[Opening Dataset records section]

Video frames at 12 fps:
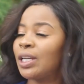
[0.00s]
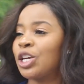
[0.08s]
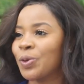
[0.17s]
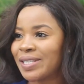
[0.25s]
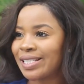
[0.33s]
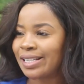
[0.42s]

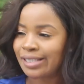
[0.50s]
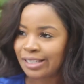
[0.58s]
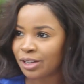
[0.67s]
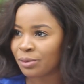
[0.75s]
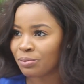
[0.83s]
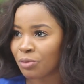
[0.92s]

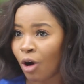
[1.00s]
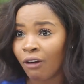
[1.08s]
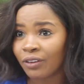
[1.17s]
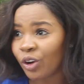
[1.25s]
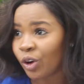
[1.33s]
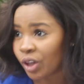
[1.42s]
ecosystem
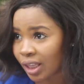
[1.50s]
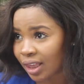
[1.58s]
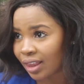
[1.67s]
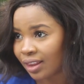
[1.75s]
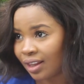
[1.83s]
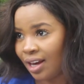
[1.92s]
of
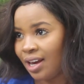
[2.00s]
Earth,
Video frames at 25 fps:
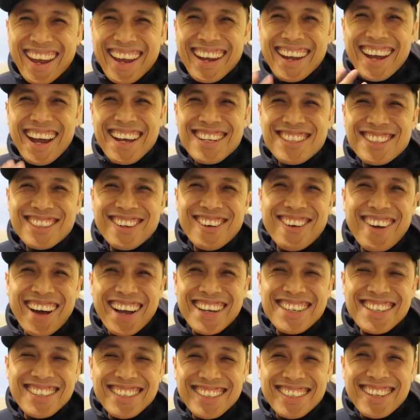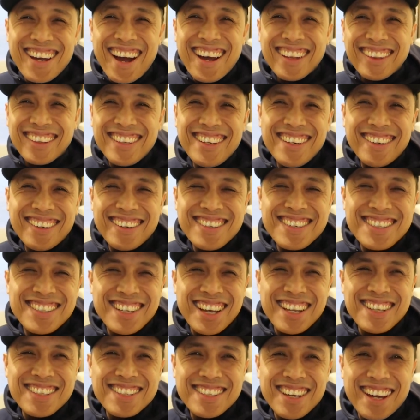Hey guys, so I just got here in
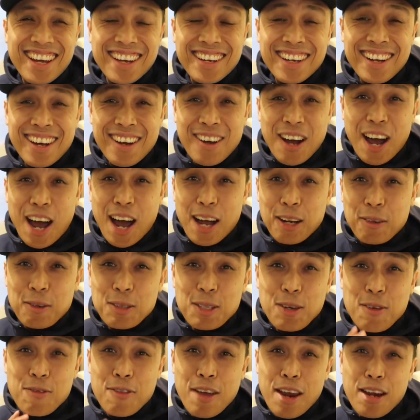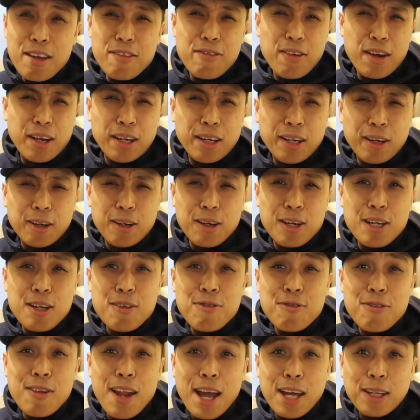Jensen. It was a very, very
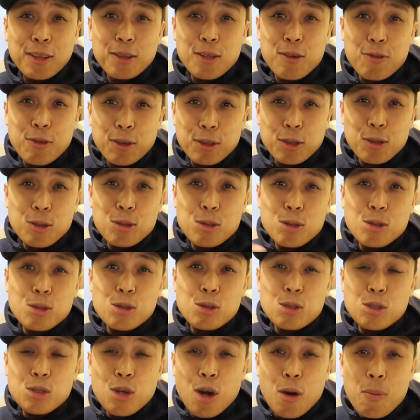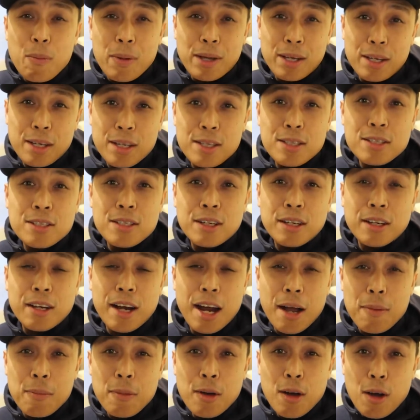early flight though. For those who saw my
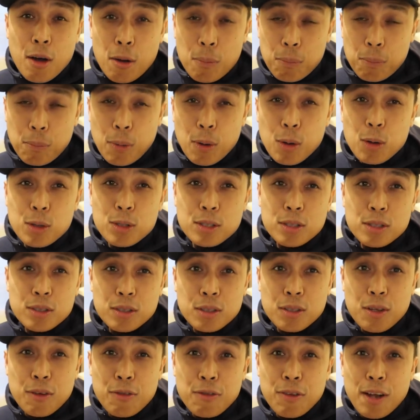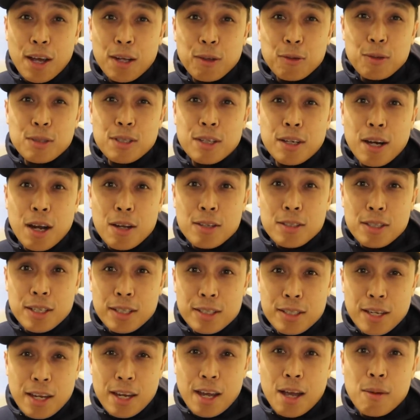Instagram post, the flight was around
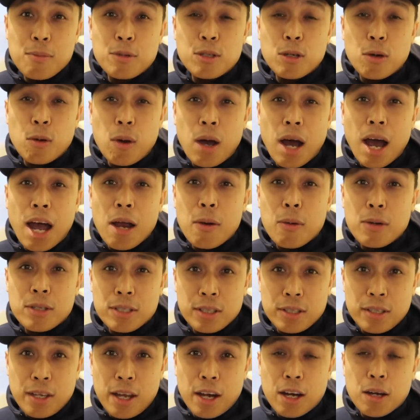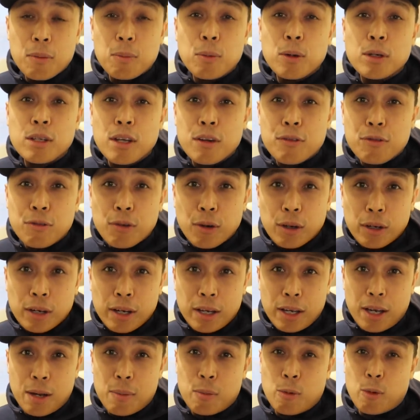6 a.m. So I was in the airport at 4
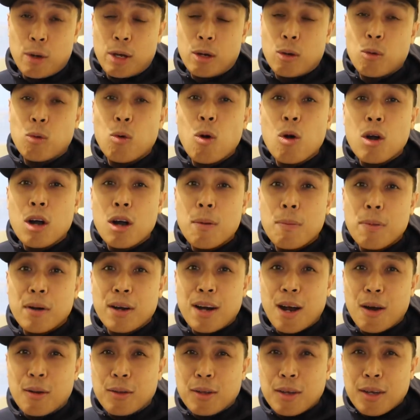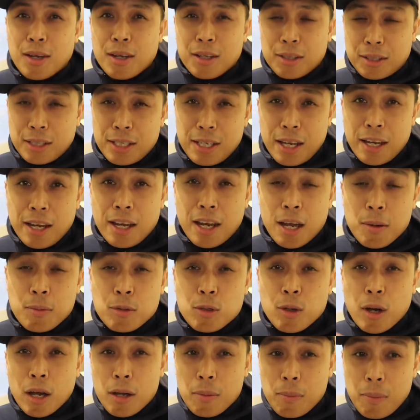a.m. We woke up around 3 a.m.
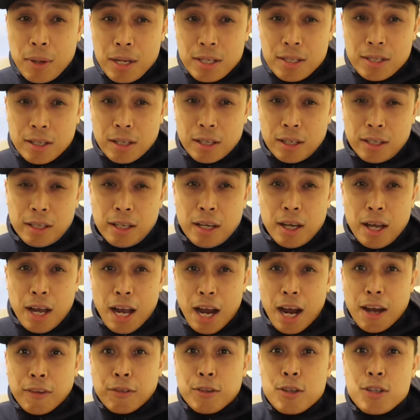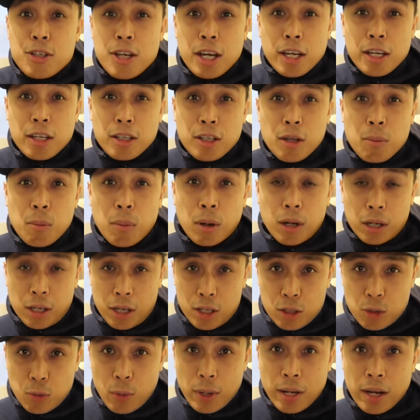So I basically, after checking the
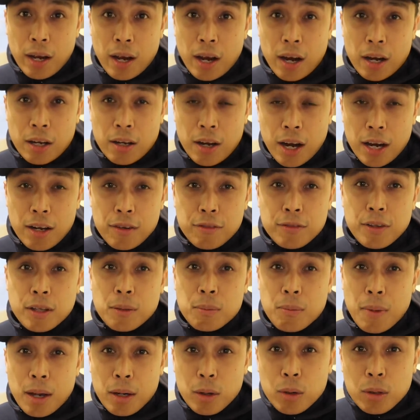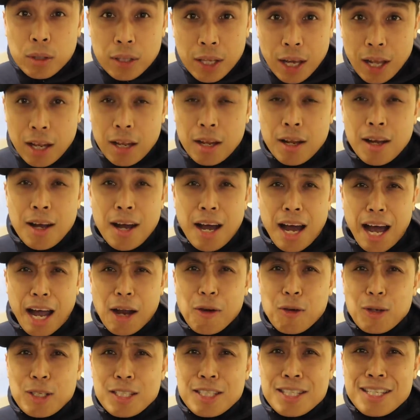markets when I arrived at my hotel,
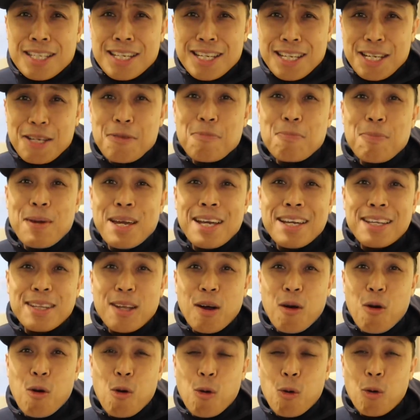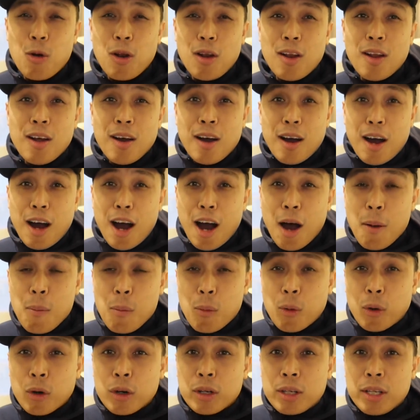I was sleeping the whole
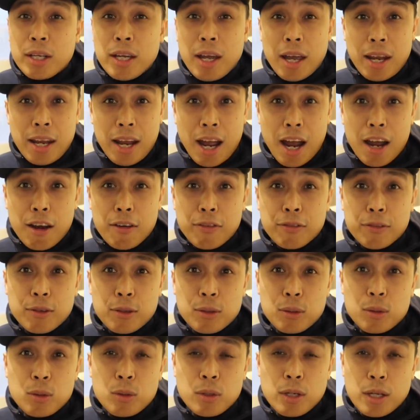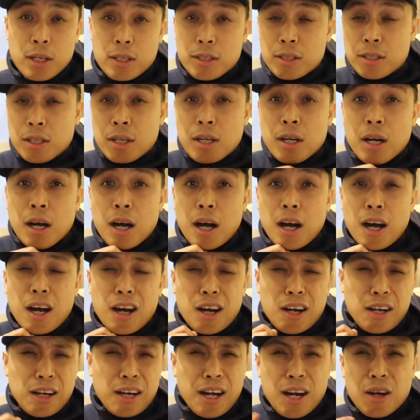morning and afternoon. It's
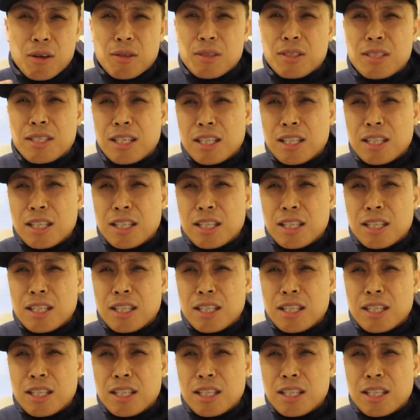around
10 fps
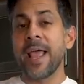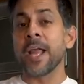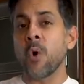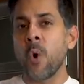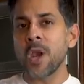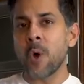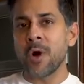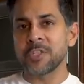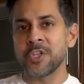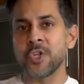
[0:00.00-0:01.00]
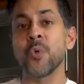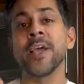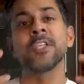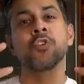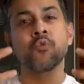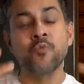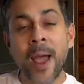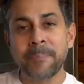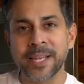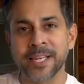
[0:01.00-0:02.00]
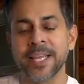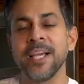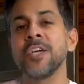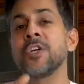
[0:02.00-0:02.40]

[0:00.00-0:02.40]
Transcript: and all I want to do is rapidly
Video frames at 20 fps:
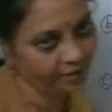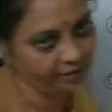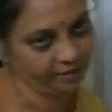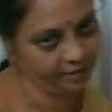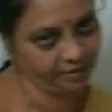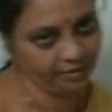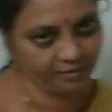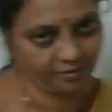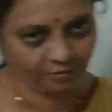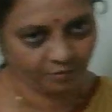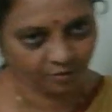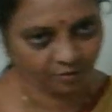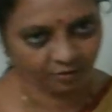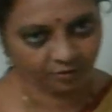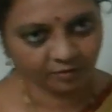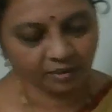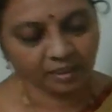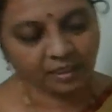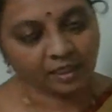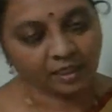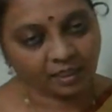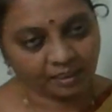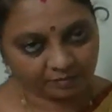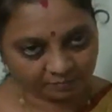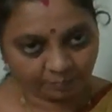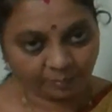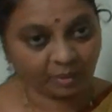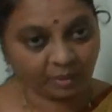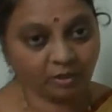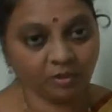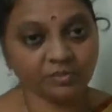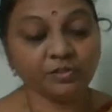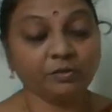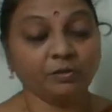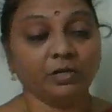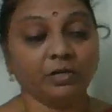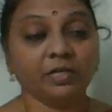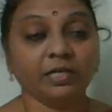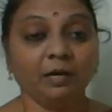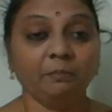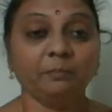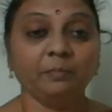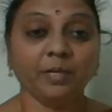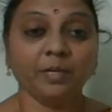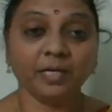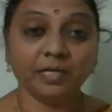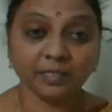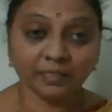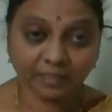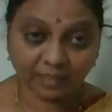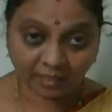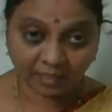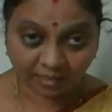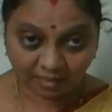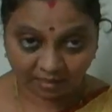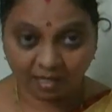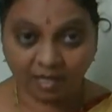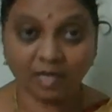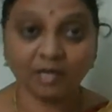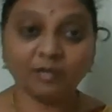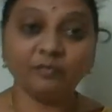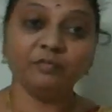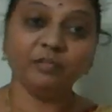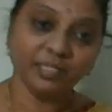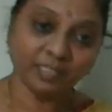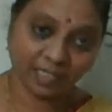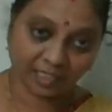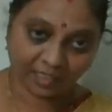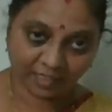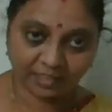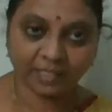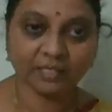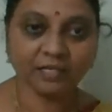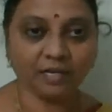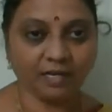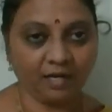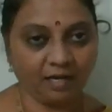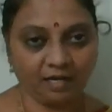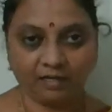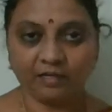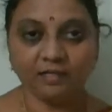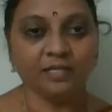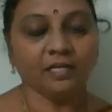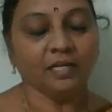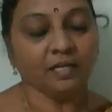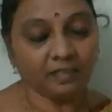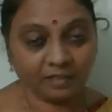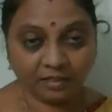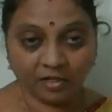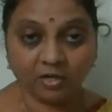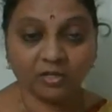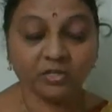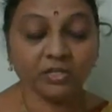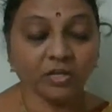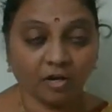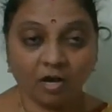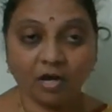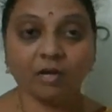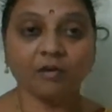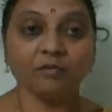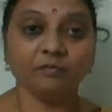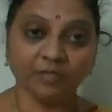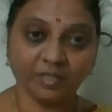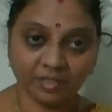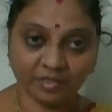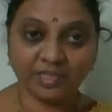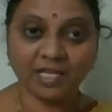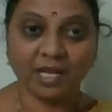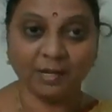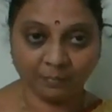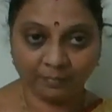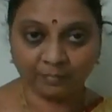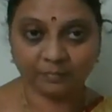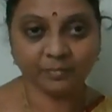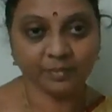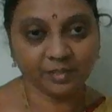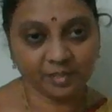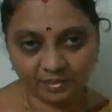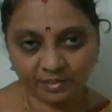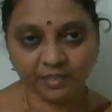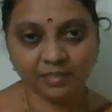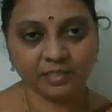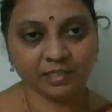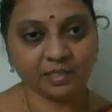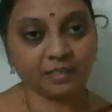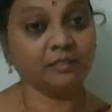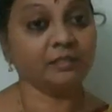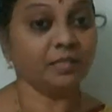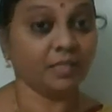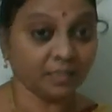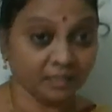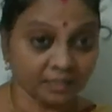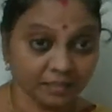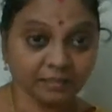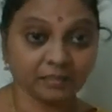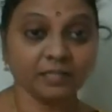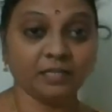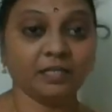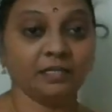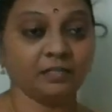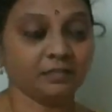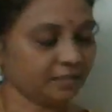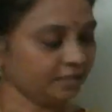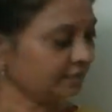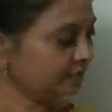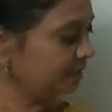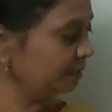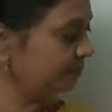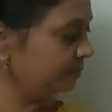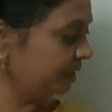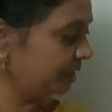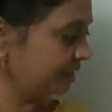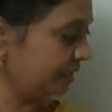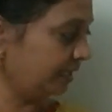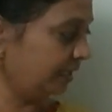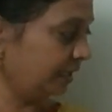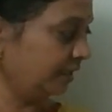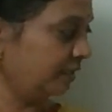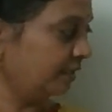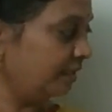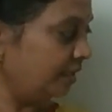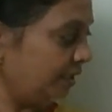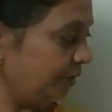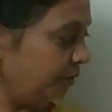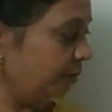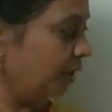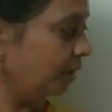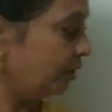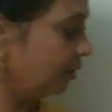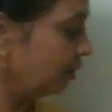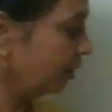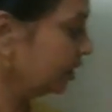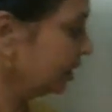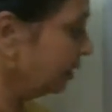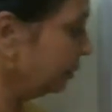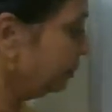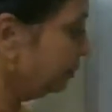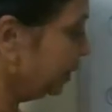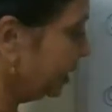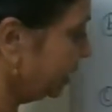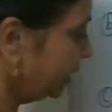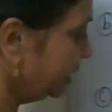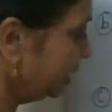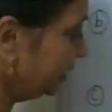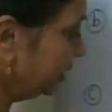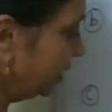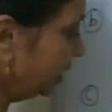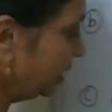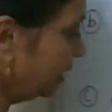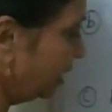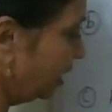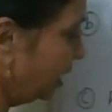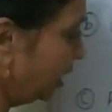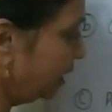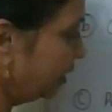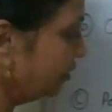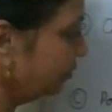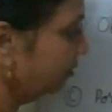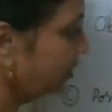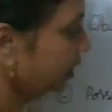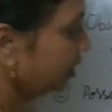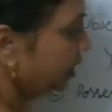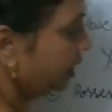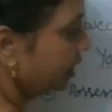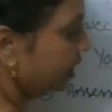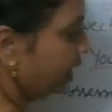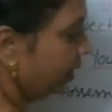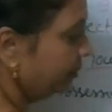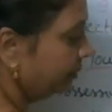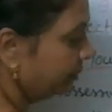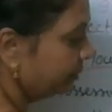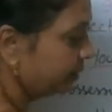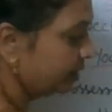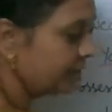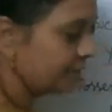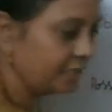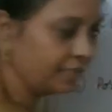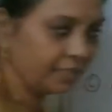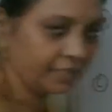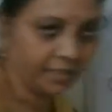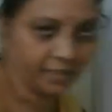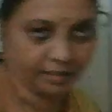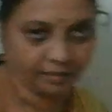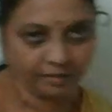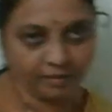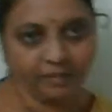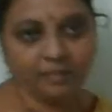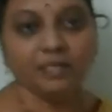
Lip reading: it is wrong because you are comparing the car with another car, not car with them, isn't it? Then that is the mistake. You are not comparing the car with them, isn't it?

[Closing Dataset records section]

Exercise goal: Retype all the material word for word while skipping any picture it contains.

Answer for this exercise:
Video frames at 12 fps:
[0.00s]
[0.08s]
[0.17s]
[0.25s]
[0.33s]
[0.42s]

[0.50s]
[0.58s]
[0.67s]
[0.75s]
[0.83s]
[0.92s]

[1.00s]
[1.08s]
[1.17s]
[1.25s]
[1.33s]
[1.42s]
ecosystem
[1.50s]
[1.58s]
[1.67s]
[1.75s]
[1.83s]
[1.92s]
of
[2.00s]
Earth,
Video frames at 25 fps:
Hey guys, so I just got here in
Jensen. It was a very, very
early flight though. For those who saw my
Instagram post, the flight was around
6 a.m. So I was in the airport at 4
a.m. We woke up around 3 a.m.
So I basically, after checking the
markets when I arrived at my hotel,
I was sleeping the whole
morning and afternoon. It's
around
10 fps
[0:00.00-0:01.00]
[0:01.00-0:02.00]
[0:02.00-0:02.40]

[0:00.00-0:02.40]
Transcript: and all I want to do is rapidly
Video frames at 20 fps:
Lip reading: it is wrong because you are comparing the car with another car, not car with them, isn't it? Then that is the mistake. You are not comparing the car with them, isn't it?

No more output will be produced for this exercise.